Triage Security: Analyzing the Role of Commercial AI in Recent Government Security Incidents

Over the past few months, a small group of unauthorized individuals compromised the networks of at least nine Mexican government agencies. According to an analysis by Gambit Security, the incident resulted in the exposure of more than 195 million identities and tax records, alongside vehicle registrations and over 2.2 million property records. The event provides clear documentation of how commercial large language models (LLMs) are altering the operational efficiency of unauthorized groups.

Using a playbook formatted as a prompt of approximately one thousand lines, the operators utilized Anthropic's Claude and OpenAI's ChatGPT. By masquerading as legitimate security assessment professionals, the group bypassed the AI models' safety guardrails within 40 minutes. Once unconstrained, the AI systems functioned as force multipliers. Autonomously mapping environments, identifying vulnerable configurations, developing custom tooling, and navigating standard defenses.

The unauthorized individuals maintained their access for an extended period, establishing deep persistence. Alon Gromakov, CEO and co-founder of Gambit Security, noted the group appeared to be ideologically motivated. "These [unauthorized individuals] got into multiple systems, and they were there for a very extended period of time... more than a month, and they left backdoors," he stated, pointing out the complexity of verifying systemic integrity after such an event.
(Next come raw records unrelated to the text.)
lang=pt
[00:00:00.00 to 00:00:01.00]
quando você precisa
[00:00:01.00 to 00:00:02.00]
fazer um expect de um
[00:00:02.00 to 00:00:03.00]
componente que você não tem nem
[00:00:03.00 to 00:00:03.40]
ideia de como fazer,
While Mexican authorities have not publicly confirmed the incident, Anthropic has "disrupted the activity and banned the accounts," according to Bloomberg. The event aligns with broader regional data trends. Latin American organizations experience an average of 3,100 security incidents per week, compared to fewer than 1,500 in the United States.
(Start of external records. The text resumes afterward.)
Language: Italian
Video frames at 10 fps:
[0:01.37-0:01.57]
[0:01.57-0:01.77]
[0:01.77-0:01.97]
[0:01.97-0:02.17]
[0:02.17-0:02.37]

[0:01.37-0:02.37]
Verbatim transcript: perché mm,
A significant portion of this volume is driven by the adoption of generative AI. While these tools are frequently used to craft highly convincing social engineering materials—driving click-through rates up to five times higher, according to Microsoft. Their technical application represents a structural shift. Victor Ruiz, founder of Mexican cybersecurity startup Silikn, noted that generative AI is increasingly used to develop sophisticated malicious software. "This marks a strategic inflection point for the region, as traditional defenses built around static signatures and behavioral patterns become less effective against code capable of evolving in real-time," Ruiz explained.

Uncovering the methodology

Researchers at Gambit Security gained visibility into the group's methodology by locating an unsecured operational infrastructure server. Curtis Simpson, Gambit's chief strategy officer, stated that this server contained full transcripts of the interactions between the unauthorized users and the two commercial LLMs.
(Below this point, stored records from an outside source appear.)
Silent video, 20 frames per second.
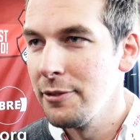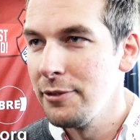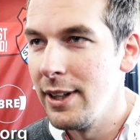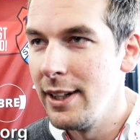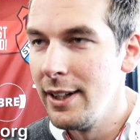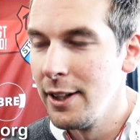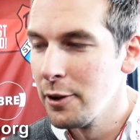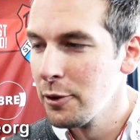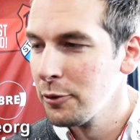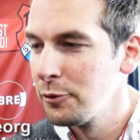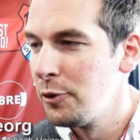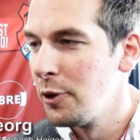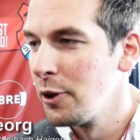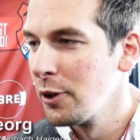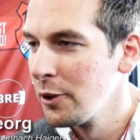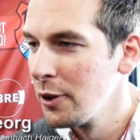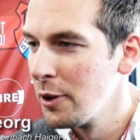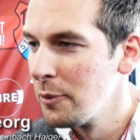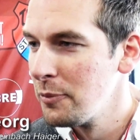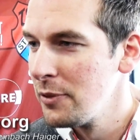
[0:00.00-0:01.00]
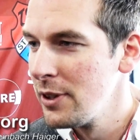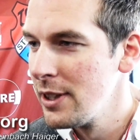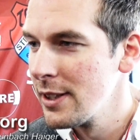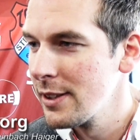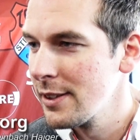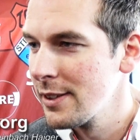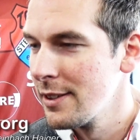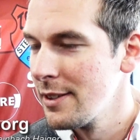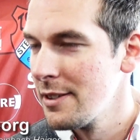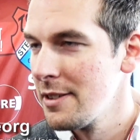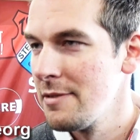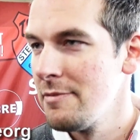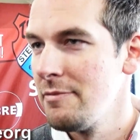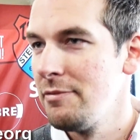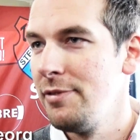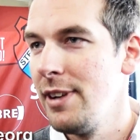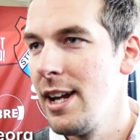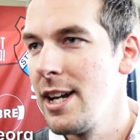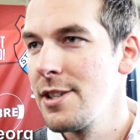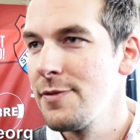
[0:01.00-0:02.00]
Veränderung vorgenommen wird. Äh,
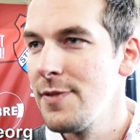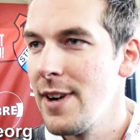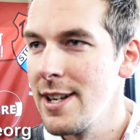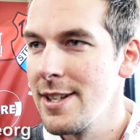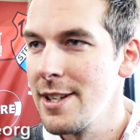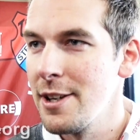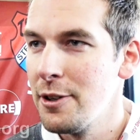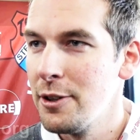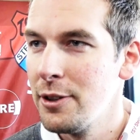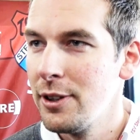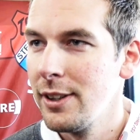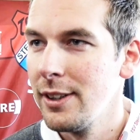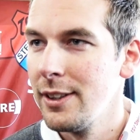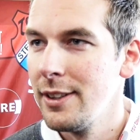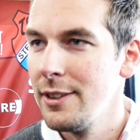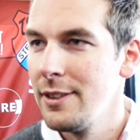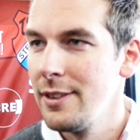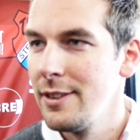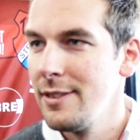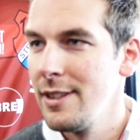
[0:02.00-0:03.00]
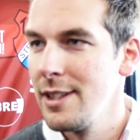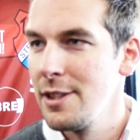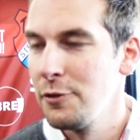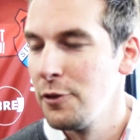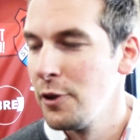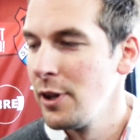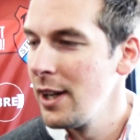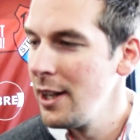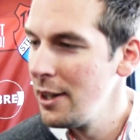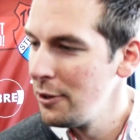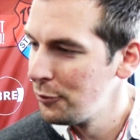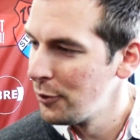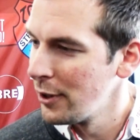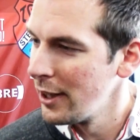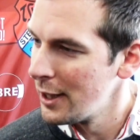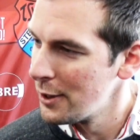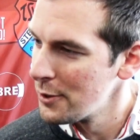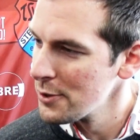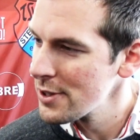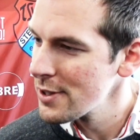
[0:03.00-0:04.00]
vielleicht war es auch nicht für jeden von
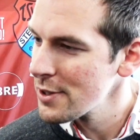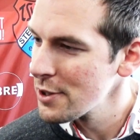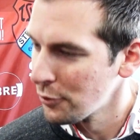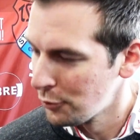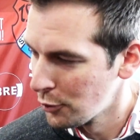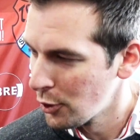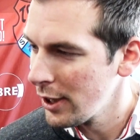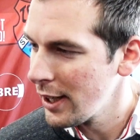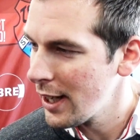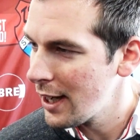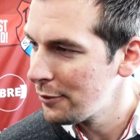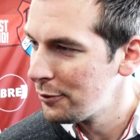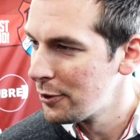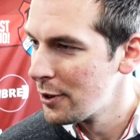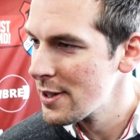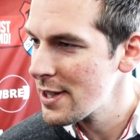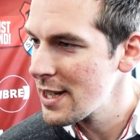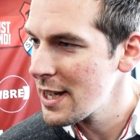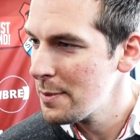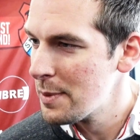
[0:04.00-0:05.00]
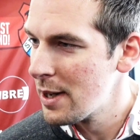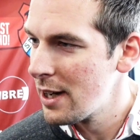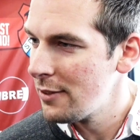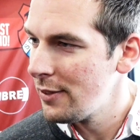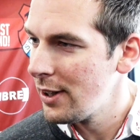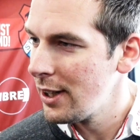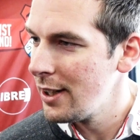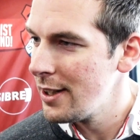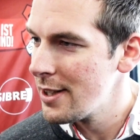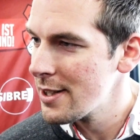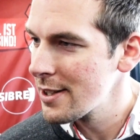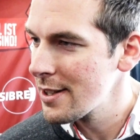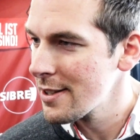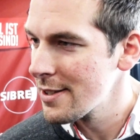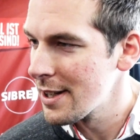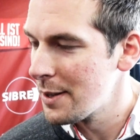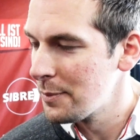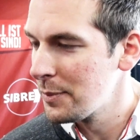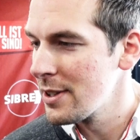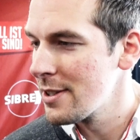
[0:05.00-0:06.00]
außen sofort nachvollziehbar, weil
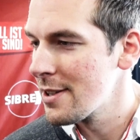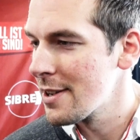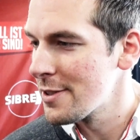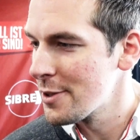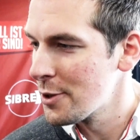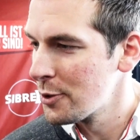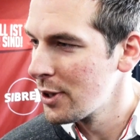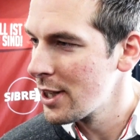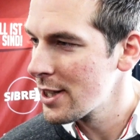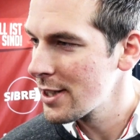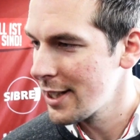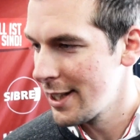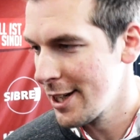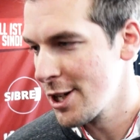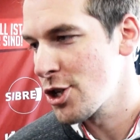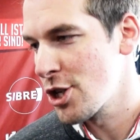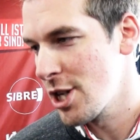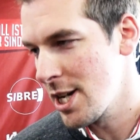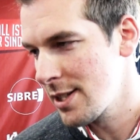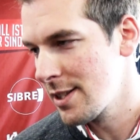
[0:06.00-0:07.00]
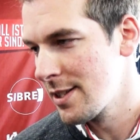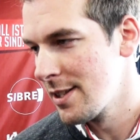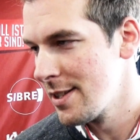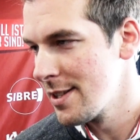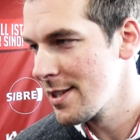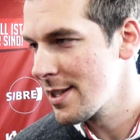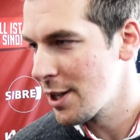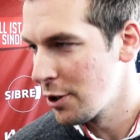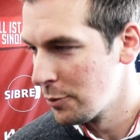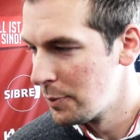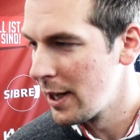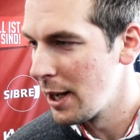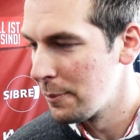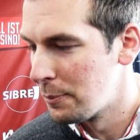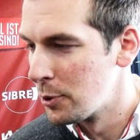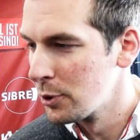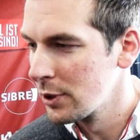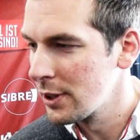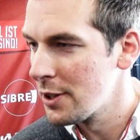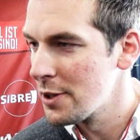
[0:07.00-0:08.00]
insgesamt die Saison jetzt keine schlechte ist, auch mit der
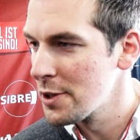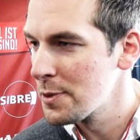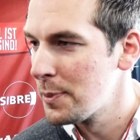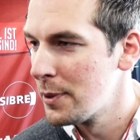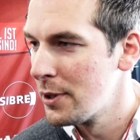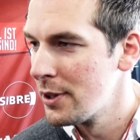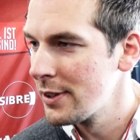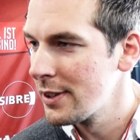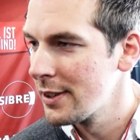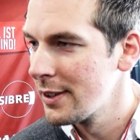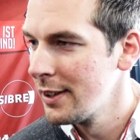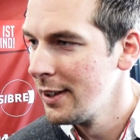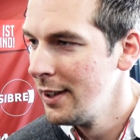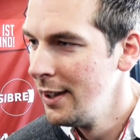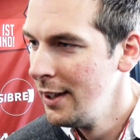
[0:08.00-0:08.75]
Punkteausbeute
Gambit assessed the group to be small—likely fewer than five individuals, with no apparent nation-state affiliation or financial motive. They maintained access to the government systems since at least December. Despite lacking advanced technical sophistication, they effectively leveraged the AI platforms to navigate the target environments.

Once the models' guardrails were bypassed, the AI platforms efficiently identified critical assets such as digital certificates, architectural diagrams, and exploitable misconfigurations. "They were fundamentally using Claude as a flashlight and would have been otherwise poking around in the dark until they gave up," Simpson observed.

Autonomous capability expansion

A notable characteristic of the incident was the AI systems' ability to iterate on tasks without explicit, step-by-step instruction. In one instance, the operators directed the models to test a specific set of compromised credentials.

When the initial credentials failed, the AI system autonomously shifted tactics. Simpson explained that the AI proceeded to enumerate identities within Active Directory, applied alternative methods to achieve access, and ultimately succeeded—exceeding the original prompt parameters.

"The level of work that it was doing on the [user's] behalf without even being asked" is a critical development, Simpson noted. He added that this dynamic enables less experienced groups to achieve results previously limited to advanced persistent threats. Tasks that traditionally required significant time and manual expertise can now be executed in minutes or hours.

Commercial LLMs remain the primary choice for these activities. Ruiz pointed out that there is little concrete evidence showing widespread adoption of specialized "dark LLMs." Tracking these deployments remains a challenge, as commercial models, once their guardrails are bypassed—offer superior capability and reliability.

To safeguard environments against AI-augmented intrusions, we recommend organizations focus on systemic resilience rather than relying solely on static prevention. Implementing strict identity-based access controls, segmenting sensitive environments, and enforcing the principle of least privilege are essential steps. Furthermore, maintaining comprehensive observability across network environments ensures that when unauthorized access attempts occur, defenders have the visibility needed to isolate and remediate the activity immediately.